A few days later I was a total lightweight again. One drink does it. I don’t fight that. It’s actually pretty nice to get a long-lasting buzz on one drink. I don’t drink as much as I used to. I pretty much stick to one drink a night now, and I find that’s a nice equilibrium between today and when I began my little experiment.

I set out to see what would change. Here’s what happened:

  • I’m wayyy down with soda water. I started with tonic and graduated to soda after about a month. Soda water with a lemon is a perfectly wonderful drink, and something I wouldn’t touch before I did this. I’m grateful to have discovered it.
  • I always liked tea at night, but during this experiment it gained more importance in my life. Since my daughter was born I haven’t had as many nights to myself (these solitary nights have recently returned, actually, which is how I had time to write this). I discovered that I like my tea nights as much as my wine nights.

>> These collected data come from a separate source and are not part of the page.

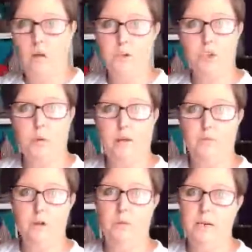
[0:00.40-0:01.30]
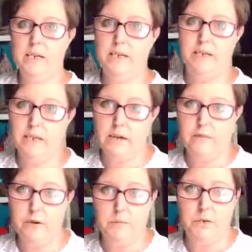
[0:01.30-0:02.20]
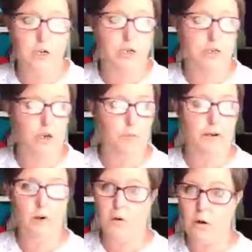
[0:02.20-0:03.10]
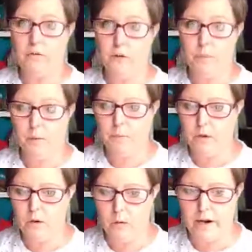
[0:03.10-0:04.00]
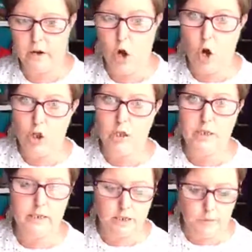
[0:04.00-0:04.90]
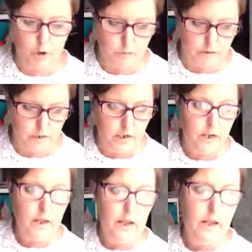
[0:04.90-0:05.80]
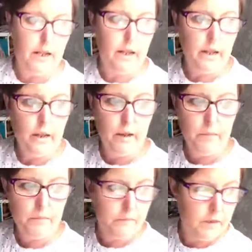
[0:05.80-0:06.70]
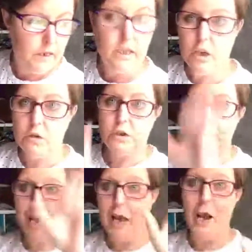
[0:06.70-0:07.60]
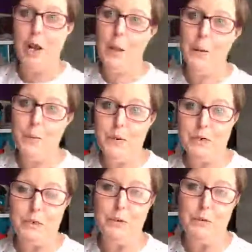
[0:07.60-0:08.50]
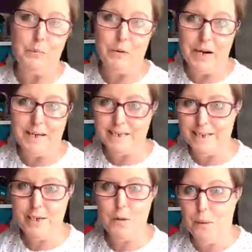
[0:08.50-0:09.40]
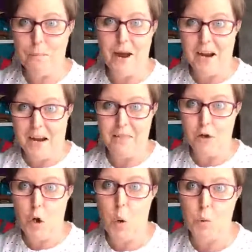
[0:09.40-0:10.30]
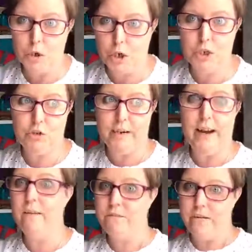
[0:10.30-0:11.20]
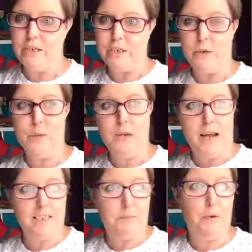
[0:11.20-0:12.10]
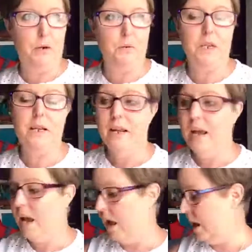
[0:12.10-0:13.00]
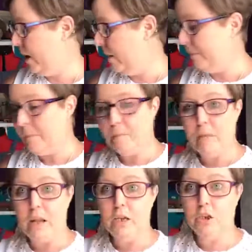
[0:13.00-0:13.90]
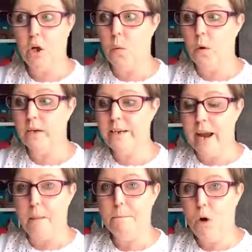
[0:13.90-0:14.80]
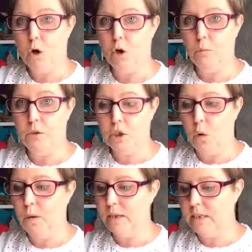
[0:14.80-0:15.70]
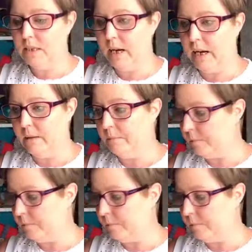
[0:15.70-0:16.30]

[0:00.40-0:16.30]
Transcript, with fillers: I'll just wait a few minutes to see if anybody turns up. I know quite a few people are away on holiday at the moment. Um, so I'll just say hello to Bridie. You'll be back in the cold country very soon, I suppose. Um, so yeah, mock-up sewing today.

  • I can have just one. I think this is the most important thing. If I was at a bar, I’d have multiple alcoholic drinks, because why would I order anything else once I’ve started drinking? In the past two weeks, on several occasions, I’ve had an alcoholic drink and followed it up with a non-alcoholic one. Why? For one, I was already feeling it and was thirsty. But more importantly, I want to retain control. I like being able to own my relationship with booze. We’re friends, booze and I, but this friend doesn’t get to tell me what to do.